Faworyci w czołówce
157 zawodniczek i zawodników uczestniczyło w sobotę 1 stycznia w Biegu Noworocznym we Wronkach. To pierwsza z czterech imprez w cyklu biegowego VI Grand Prix Wronek 2022.
W historii wronieckiego Grand Prix mieliśmy już bieg kwietniowy w głębokim śniegu i temperaturze około zera. Tym razem było odwrotnie. Pogoda z jednej strony pieściła wiosenną temperaturą +9 st. C, choć z drugiej uprzykrzała dzień drobnym gęstym deszczem. Na szczęście krótko przed startem zaplanowanym na godz. 12 wredny deszczyk zmienił się w mżawkę.
Wielokrotnie zmieniająca kierunek trasa (o długości 7 km dla biegaczy i 3,5 km dla chodziarzy) została wytyczona kładką, ścieżką na wale przeciwpowodziowym po stronie Zamościa, deptakiem na ul. Leśnej, bulwarem nad Wartą i odcinkiem ul. Garncarskiej.

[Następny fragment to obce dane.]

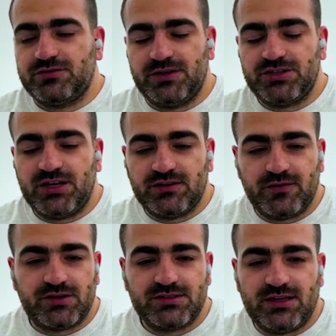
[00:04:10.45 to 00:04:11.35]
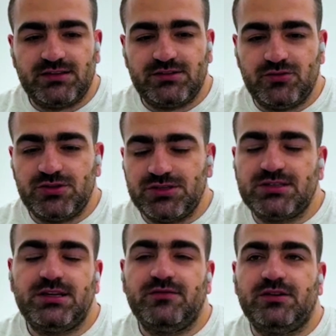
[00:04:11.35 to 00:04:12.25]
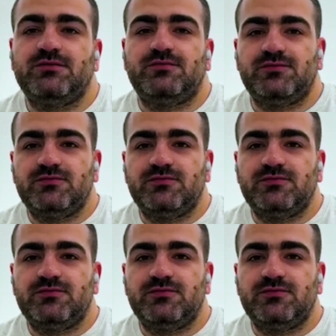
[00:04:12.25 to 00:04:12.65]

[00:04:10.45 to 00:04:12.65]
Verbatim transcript: networks that UGC will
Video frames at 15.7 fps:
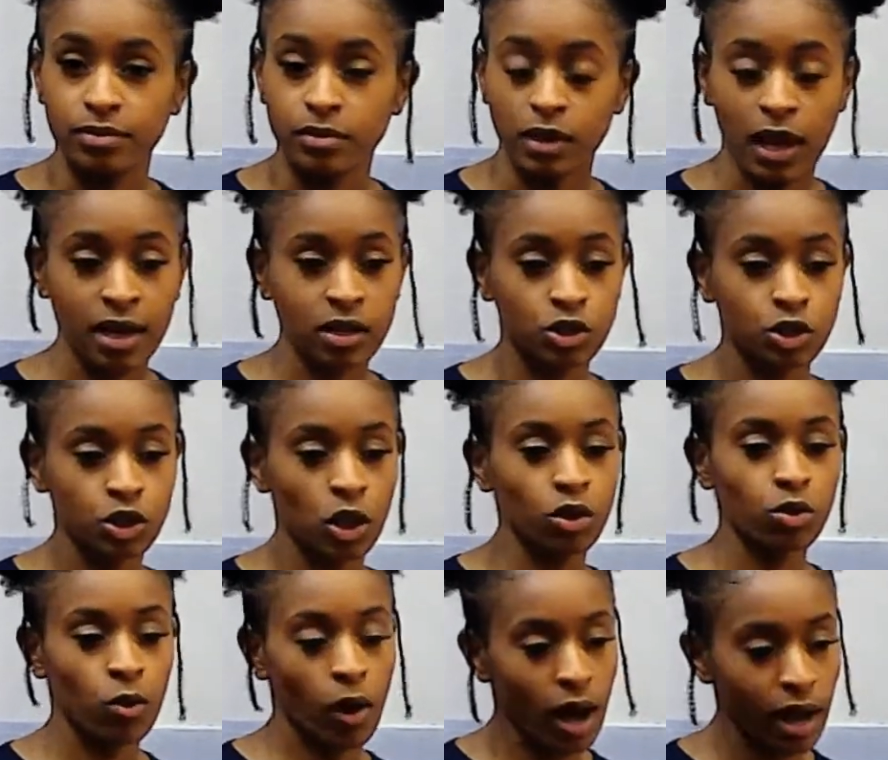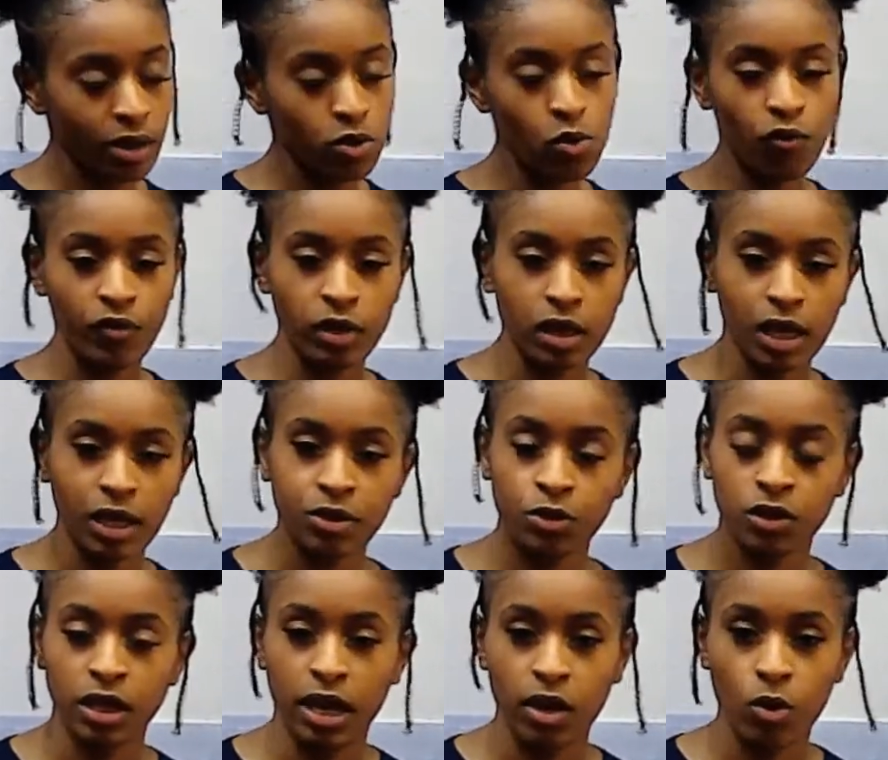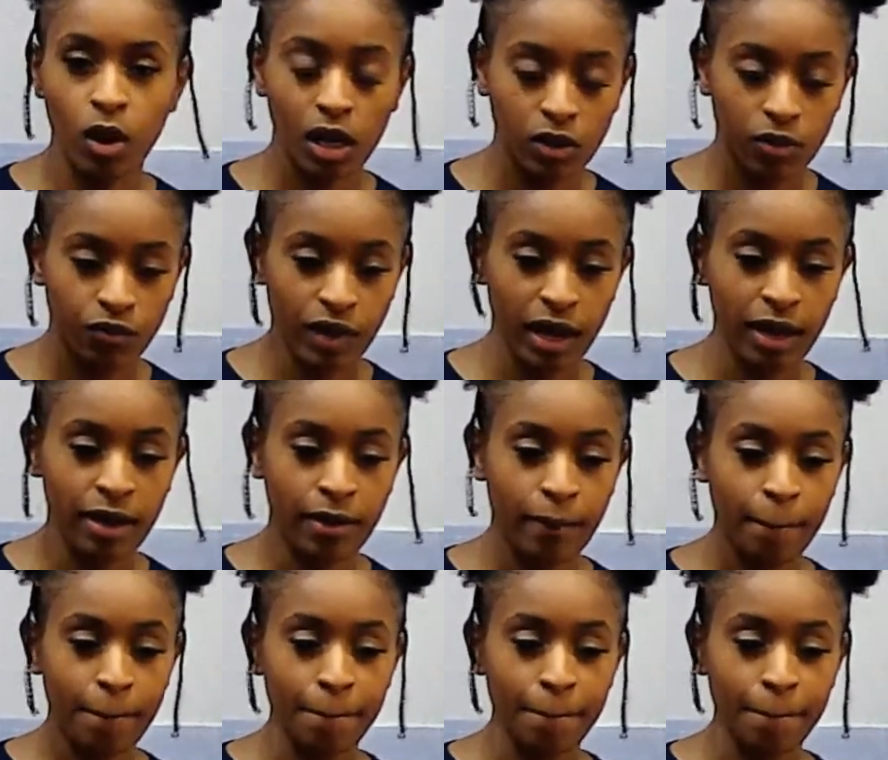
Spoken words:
I can show you how you feel like you're not qualified,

W ramach elektronicznego pomiaru czasu sklasyfikowano na mecie 102 biegaczy i 55 chodziarzy. Wśród biegaczy wygrał Maciej Soloch (Kenijczycy Wronki) w czasie 23 minuty 39 sekund przed drugim Marcinem Grzemskim (Wroniecki Klub Biegacza) w czasie 25:15 i trzecim Marcinem Kubiakiem 25:31. Wśród pań najszybsza była Urszula Woźniak (w czasie 29:49) siedemnasta w klasyfikacji generalnej. Wyprzedziła Annę Kaźmierczak-Wolik (31:11) i Annę Glazer (31:23). Spośród kijkarzy pierwszy na mecie pojawił się Roman Frąckowiak (czas 20:54) przed Marcinem Klawczyńskim (21:59) i Izabelą Okrzesik-Frąckowiak (22:17).
RB
Na zdjęciu u góry:
Minuta po południu. Bomba poszła w górę. Do biegu lub chodu wystartowało 157 osób.
Pierwsze miejsce wśród biegaczy zajął faworyt Maciej Soloch. Numer startowy wieszczył zwycięstwo.
Po rundzie przebiegniętej na Zamościu uczestnicy biegu wracają na lewy brzeg Warty.
Inaczej niż w poprzednich biegach, tym razem pod stopami nie było naturalnej nawierzchni. Zawodnicy biegali po twardym, między innymi po bulwarze nad Wartą.